_WORK REQUIRED_
Return every line of the data that contains the string "says".

(Stored items from a collection)
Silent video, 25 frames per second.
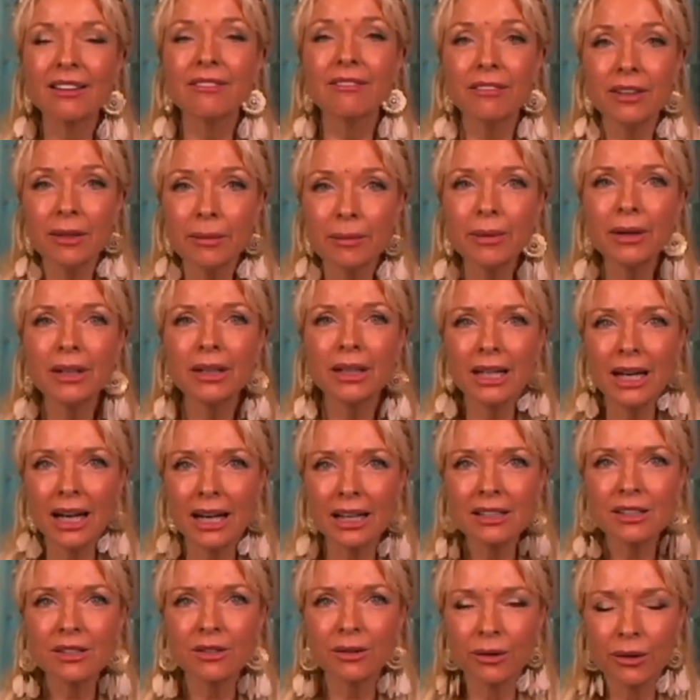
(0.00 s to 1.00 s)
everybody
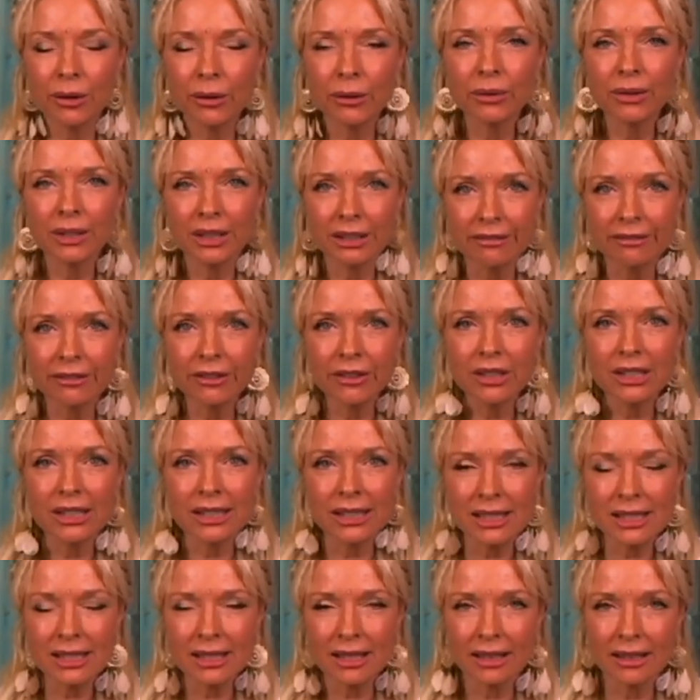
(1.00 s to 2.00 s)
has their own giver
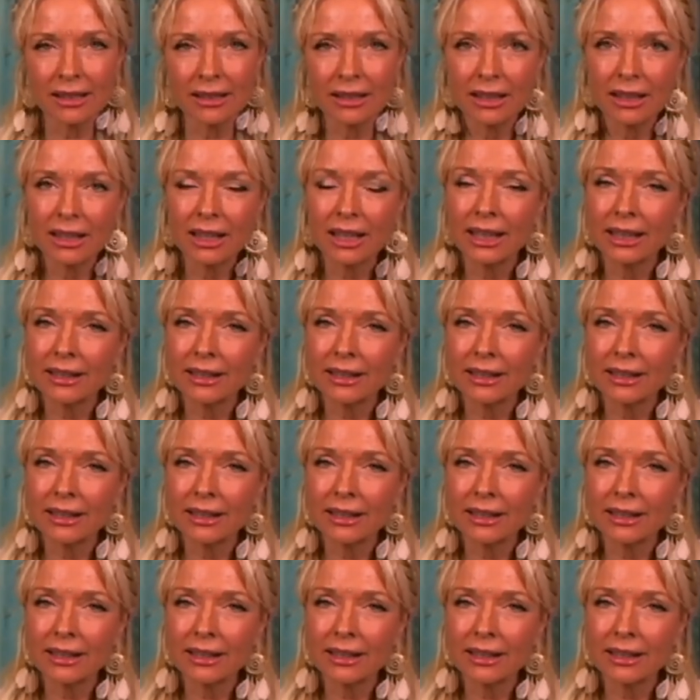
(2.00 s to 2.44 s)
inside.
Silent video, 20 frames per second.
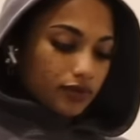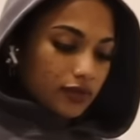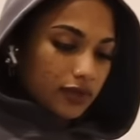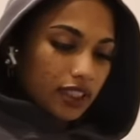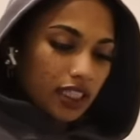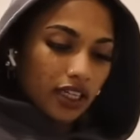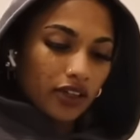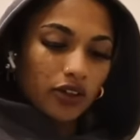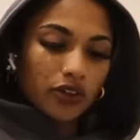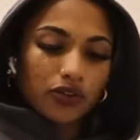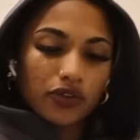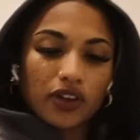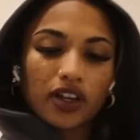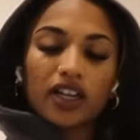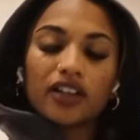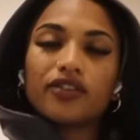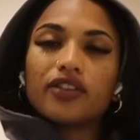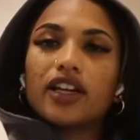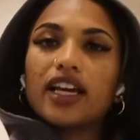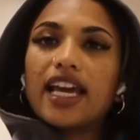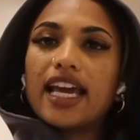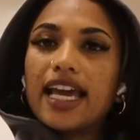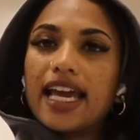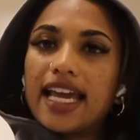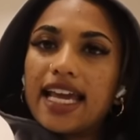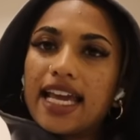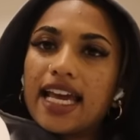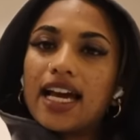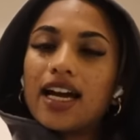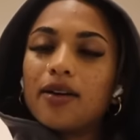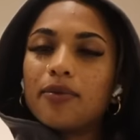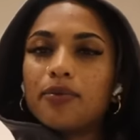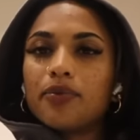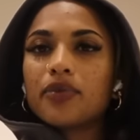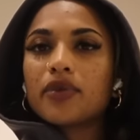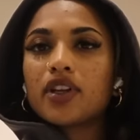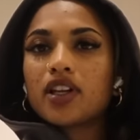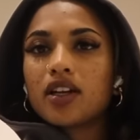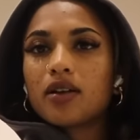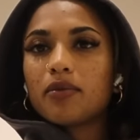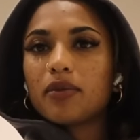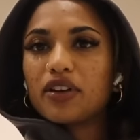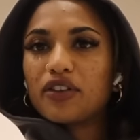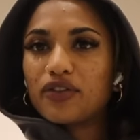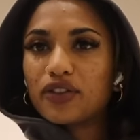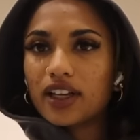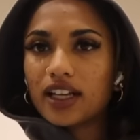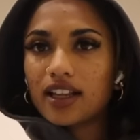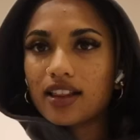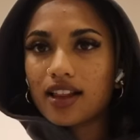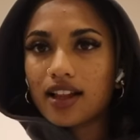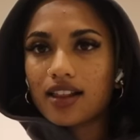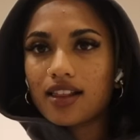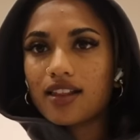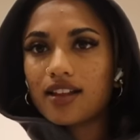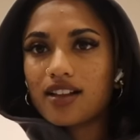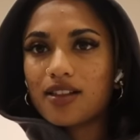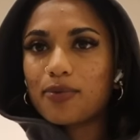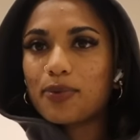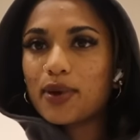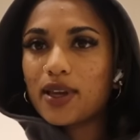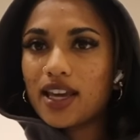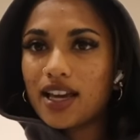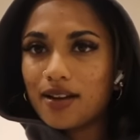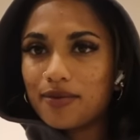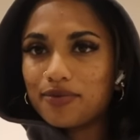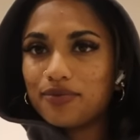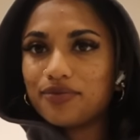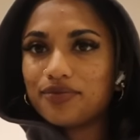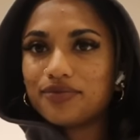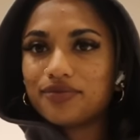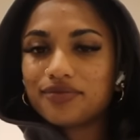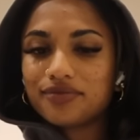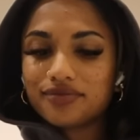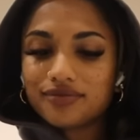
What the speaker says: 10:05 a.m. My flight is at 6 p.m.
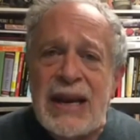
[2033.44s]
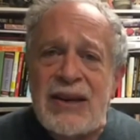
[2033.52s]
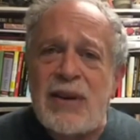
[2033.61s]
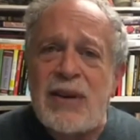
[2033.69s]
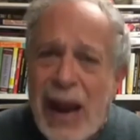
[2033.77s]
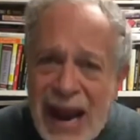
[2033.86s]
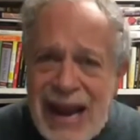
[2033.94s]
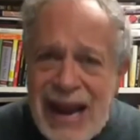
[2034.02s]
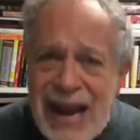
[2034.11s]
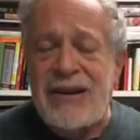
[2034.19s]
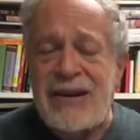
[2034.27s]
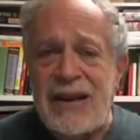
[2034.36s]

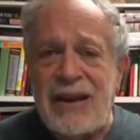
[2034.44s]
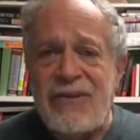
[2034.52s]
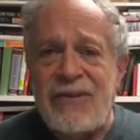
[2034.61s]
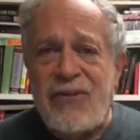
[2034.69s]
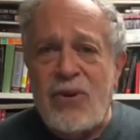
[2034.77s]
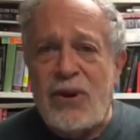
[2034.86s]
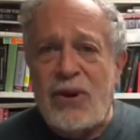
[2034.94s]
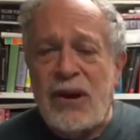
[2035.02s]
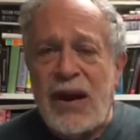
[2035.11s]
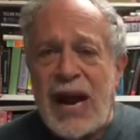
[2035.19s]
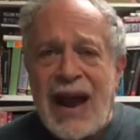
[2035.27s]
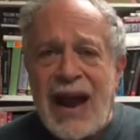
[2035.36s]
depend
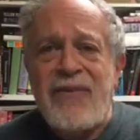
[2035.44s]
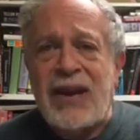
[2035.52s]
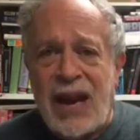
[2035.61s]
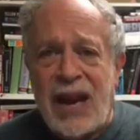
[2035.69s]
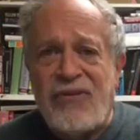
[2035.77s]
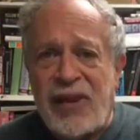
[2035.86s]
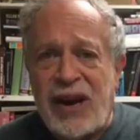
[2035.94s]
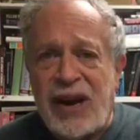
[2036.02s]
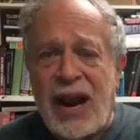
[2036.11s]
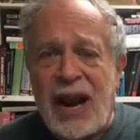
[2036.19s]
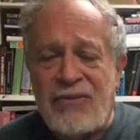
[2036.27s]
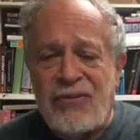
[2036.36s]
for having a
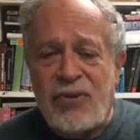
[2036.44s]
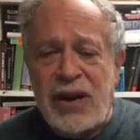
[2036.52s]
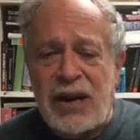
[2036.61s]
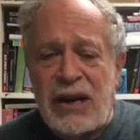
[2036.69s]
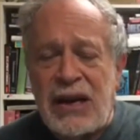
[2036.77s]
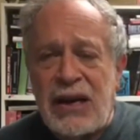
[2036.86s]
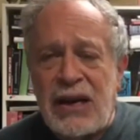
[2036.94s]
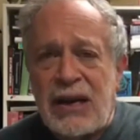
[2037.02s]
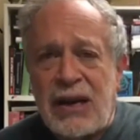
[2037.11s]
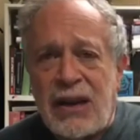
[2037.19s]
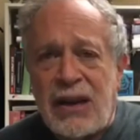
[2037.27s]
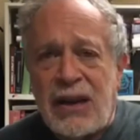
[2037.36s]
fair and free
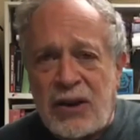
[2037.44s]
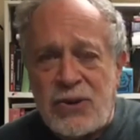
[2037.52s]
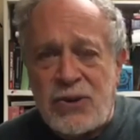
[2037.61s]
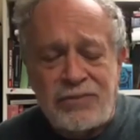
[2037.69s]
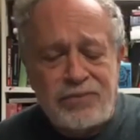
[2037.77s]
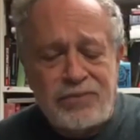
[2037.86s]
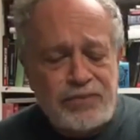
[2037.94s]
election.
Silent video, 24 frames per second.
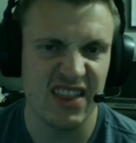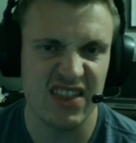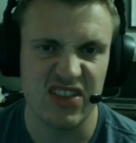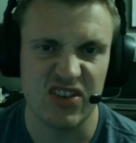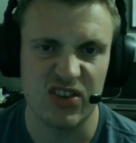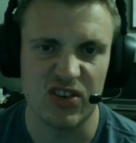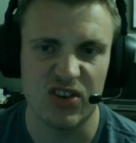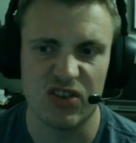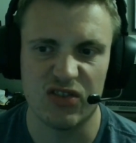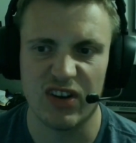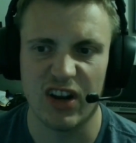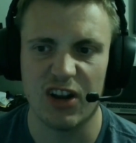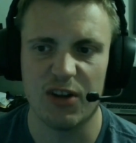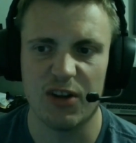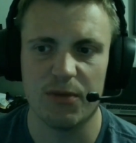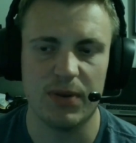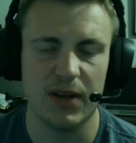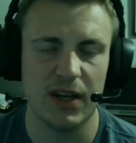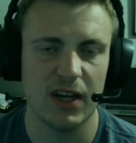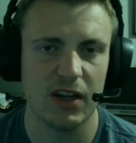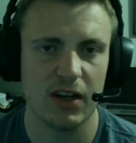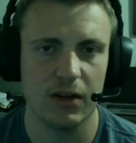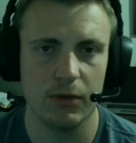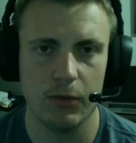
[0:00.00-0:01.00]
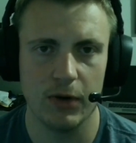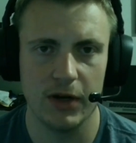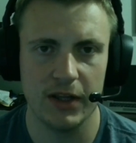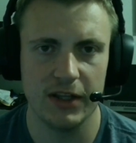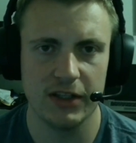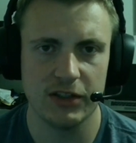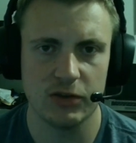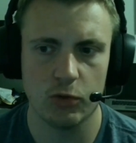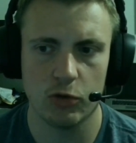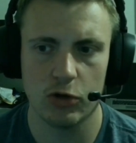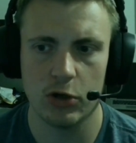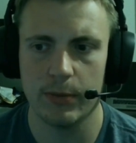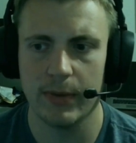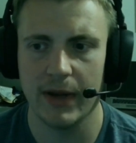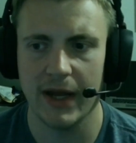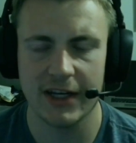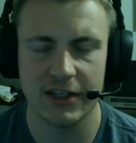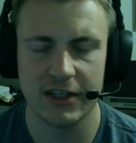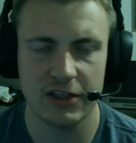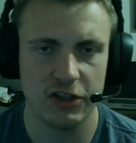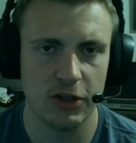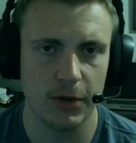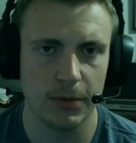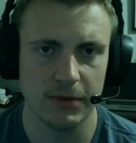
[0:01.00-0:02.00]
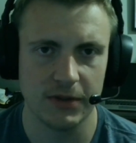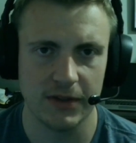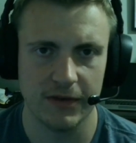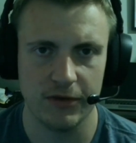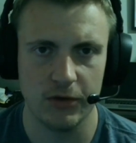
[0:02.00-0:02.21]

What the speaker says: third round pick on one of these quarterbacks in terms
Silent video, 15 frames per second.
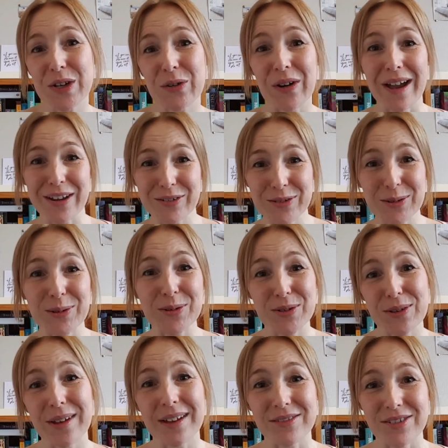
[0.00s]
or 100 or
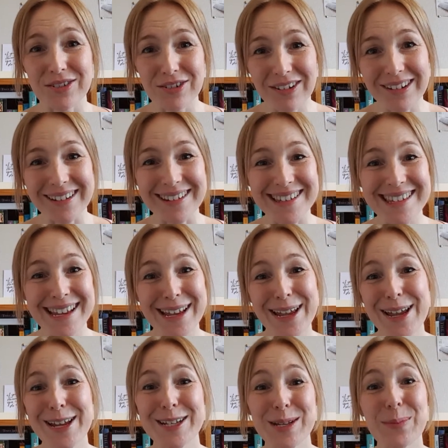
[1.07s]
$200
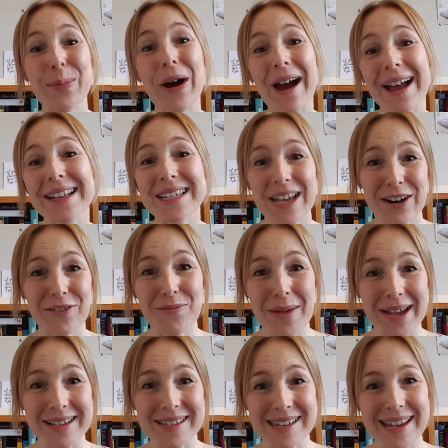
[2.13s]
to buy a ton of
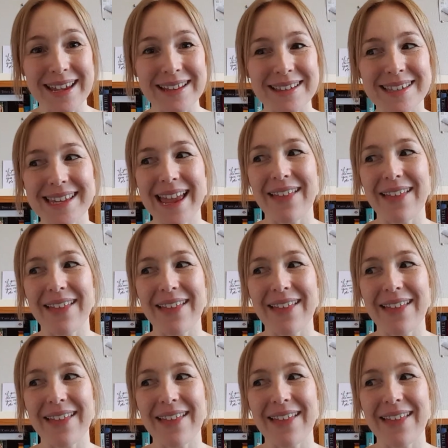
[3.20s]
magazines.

_WRITTEN SOLUTION_
What the speaker says: 10:05 a.m. My flight is at 6 p.m.
What the speaker says: third round pick on one of these quarterbacks in terms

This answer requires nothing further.